Truth be told, this is more of a technique than an actual, legit recipe. So long as you have the all-important kitchen accessory—a food processor—you are pretty set to blend all kinds of tea into your next batch of cookies whenever the mood strikes. For me, that meant citrusy Earl Grey, one of my favorite black tea blends; it sounds stogy and it’s a “safe” tea choice, sure, but the flavor perks up in these cookies to a delightful brightness.

But I am serious: go with your gut, or whatever extra loose-leaf or even bagged teas you have lying around the house. Do you have a big stash of English Breakfast hiding out in your cupboard? Or some black currant tea that’s kind of listlessly yearning to be put to good use? Blend them up in the food processor and add them to this basic sugar cookie recipe and give these tealeaves a new (delicious) lease on life!

Earl Grey Tea Cookies

Ingredients
1 and 1/2 cups all-purpose flour
1/2 teaspoon baking powder
1/2 teaspoon salt
1 tablespoon Earl Grey tea leaves
6 tablespoons unsalted butter, at room temperature
1/2 cup sugar
1 egg
1/2 teaspoon vanilla

Instructions

In the bowl of a food processor, combine flour, baking powder, salt, and tea leaves.

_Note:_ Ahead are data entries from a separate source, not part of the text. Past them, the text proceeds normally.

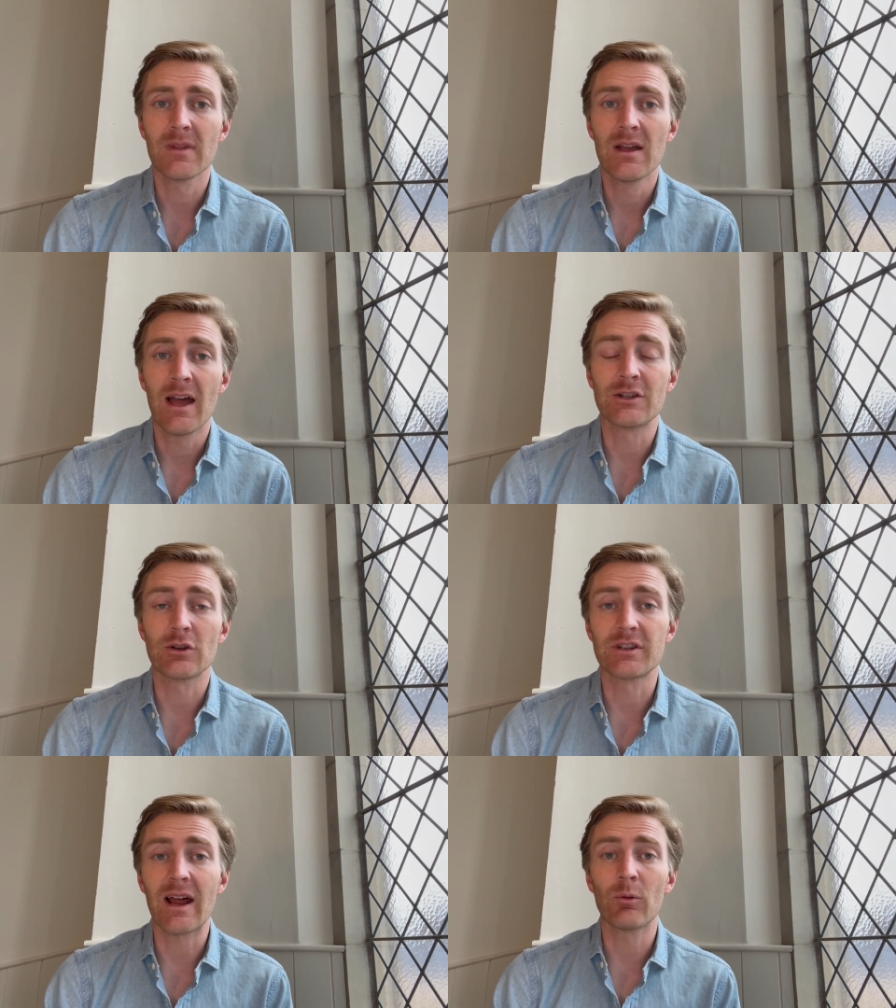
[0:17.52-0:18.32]
And so,
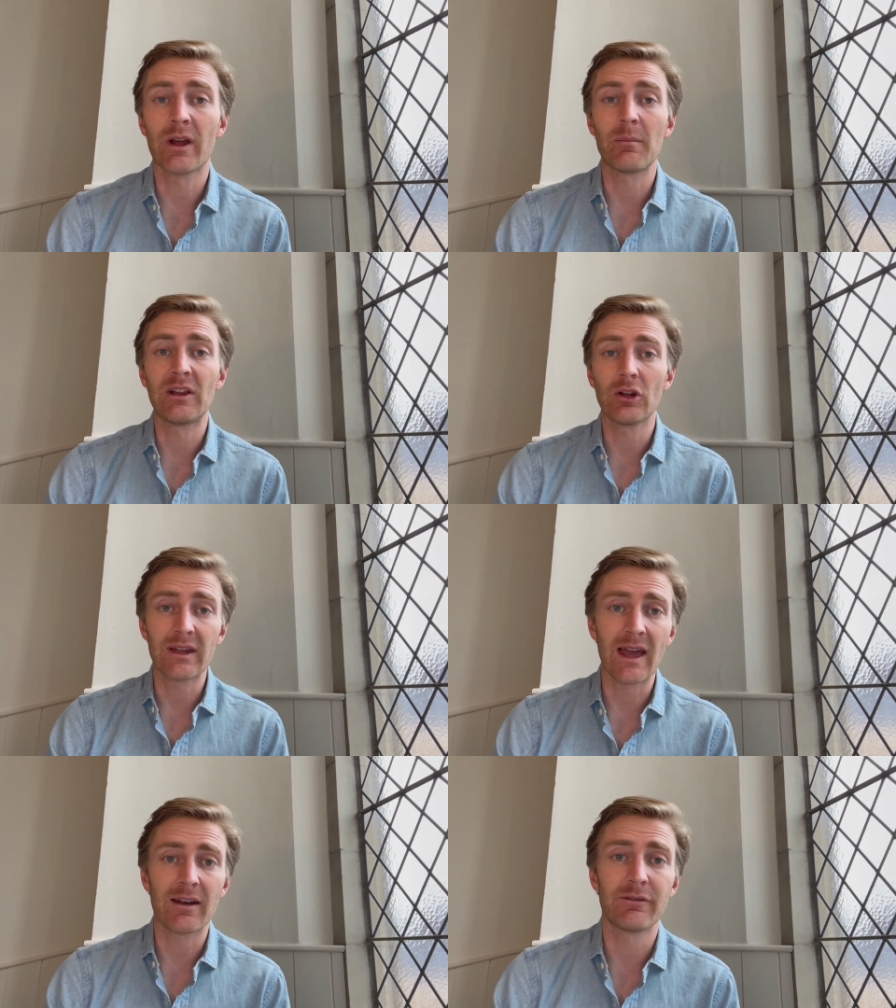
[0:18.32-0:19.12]
tonight, we're going to be
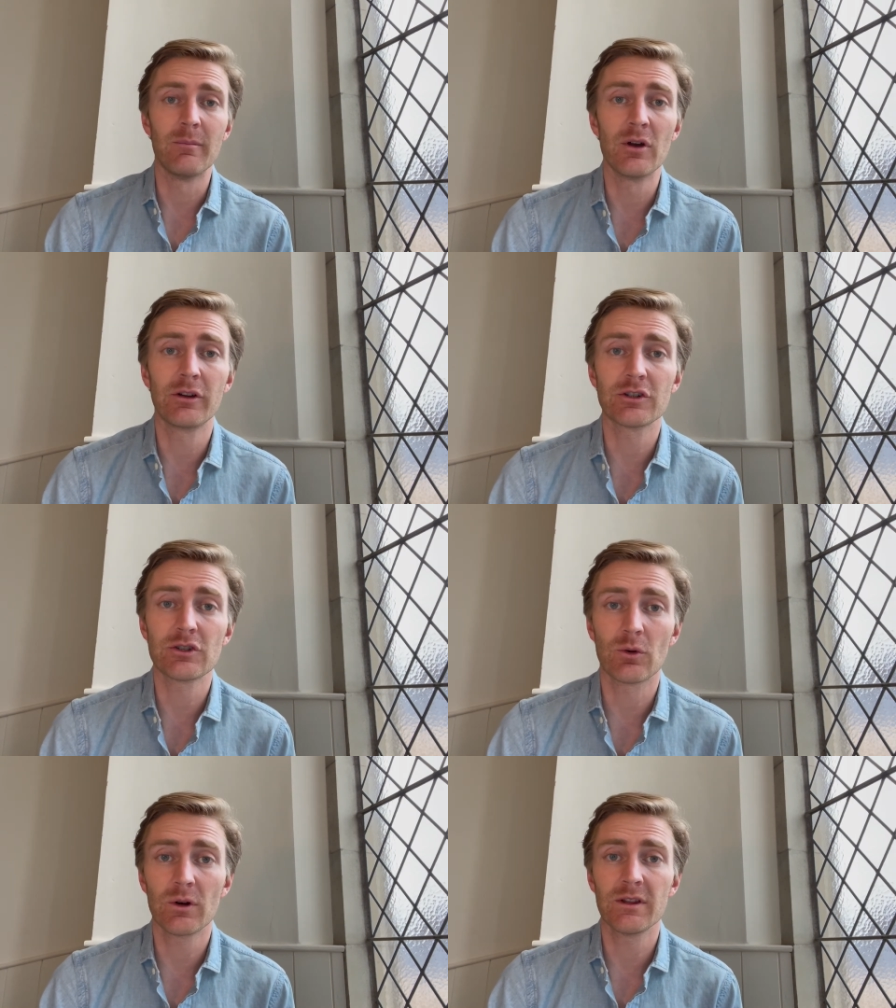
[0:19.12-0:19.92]
looking at a familiar story,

Pulse until tea leaves are finely ground, about 6-7 pulses.

NOTE: If you have a teeny tiny food processor, you don’t have to dump all your dry ingredients into the food processor bowl. Since our food processor is on the smaller side, I just added the tea leaves with 1/2 cups all-purpose flour, pulsed into incorporated, and then combined this smaller batch of tea-flour to the rest of the dry ingredients in a separate bowl.

Next, with an electric mixer (of some sort) beat together butter and sugar until light and fluffy, about 4 minutes. Beat in vanilla, followed by the egg. Now, add dry ingredients to the wet, and mix just until the dough comes together. Then, wrap the dough in plastic wrap and—this is the hard part—chill for 1 hour.

Meanwhile, preheat your oven to 350 degrees and line two baking sheets with parchment paper.

To get the “heart” shape in the above picture, I rolled out small portions of the dough into balls, then pinched the ends to form the heart shape. OR you can lightly flour a clean work surface, roll out the dough, and cut with cookie cutters, or a trusty, lightly floured glass.

Bake until cookies are golden brown at the edges, about 12 minutes. Let them cool for 5 minutes then transfer to a wire rack to finish cooling or nibble on them right away.